We are led in two groups. Women enter first in a line, as if prisoners led not knowing where, down the Frank Lloyd Wright foreboding twisting and turning stairs at the Kalita Humphreys Theater, into a dark, claustrophobic basement space… a loading dock, but in this case, an unloading dock. A place to unload angst, injustices and revenge.We are in a space hidden from the public. We are led silently to our seats and peer into a tunnel. What is a loading dock, becomes the theater’s stage, truly a theater of war. Although we see no usual scenery or props, the creative team has managed to create a space which appears unplanned and untouched, but contains all the necessary props and visuals: a notebook, a knife, and handy light switches.  Exit signs , caution signs and graffiti , which seem permanent, are  uncannily  perfectly placed for emphasis . The fun is noticing the cleverness and the coincidental.

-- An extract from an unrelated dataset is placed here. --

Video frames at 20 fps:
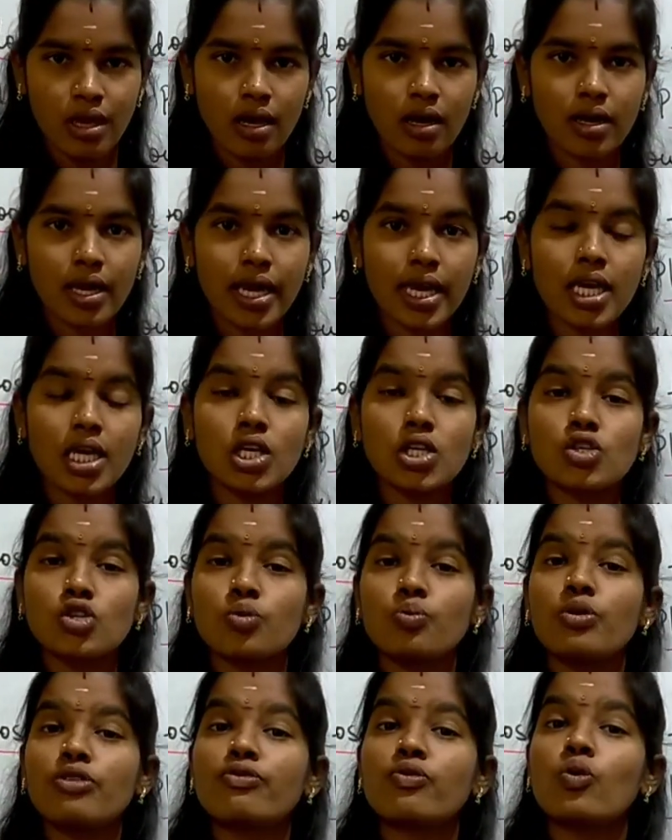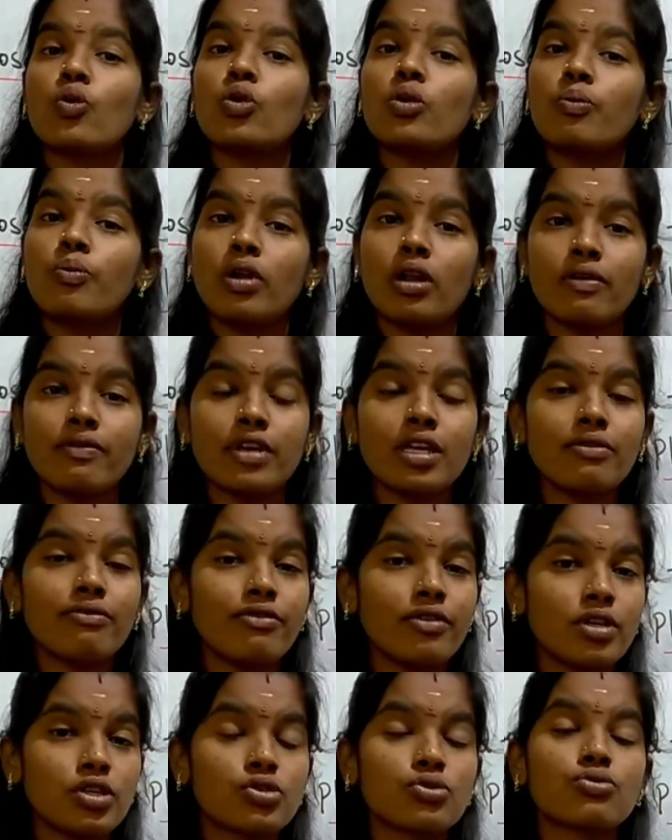Okay, so before
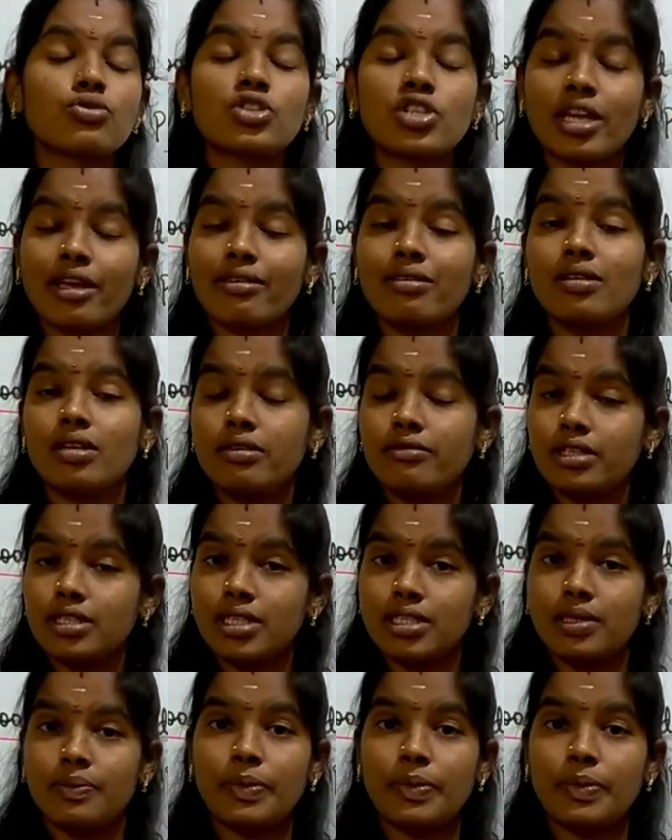ploughing we should check that whether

The men in the audience are led in later in a similar fashion and seated  behind the rows of women, who are acting as the chorus. Their chanting contrasts  to the silent, observing men. The characters themselves will sit and speak from within the rows of women, bonding as a tribe  and emphasizing the timelessness of women’s plight. The men are at a school. The women are at a “come to meeting” meeting. The men have received no sacred amulets. The women  tightly clasp fetish objects passed out as they chant in unison “Save us from the violence of love.”.

Rubbing that object provides some calm and prayer for the sacrifices performed before us, but the white knuckles noticed after the play’s end  from squeezing the amulet, makes one remember the lessons of love, and one hopes that this DTC production  would be seen by every High School student to warn our young girls of the “violence of love”.  Medea laments, “It is a bitter thing to be born a woman.” But she also adds and advises, “Only a coward gives good for evil”. Love turned violent,  and evil by either partner, can be stopped before it starts. We must continue to warn our young women of the over-zealousness of offering one’s self to the wrong partner and thus sacrificing themselves, or worse, their children.

Medea runs through March 29 at Kalita Humphreys Theater.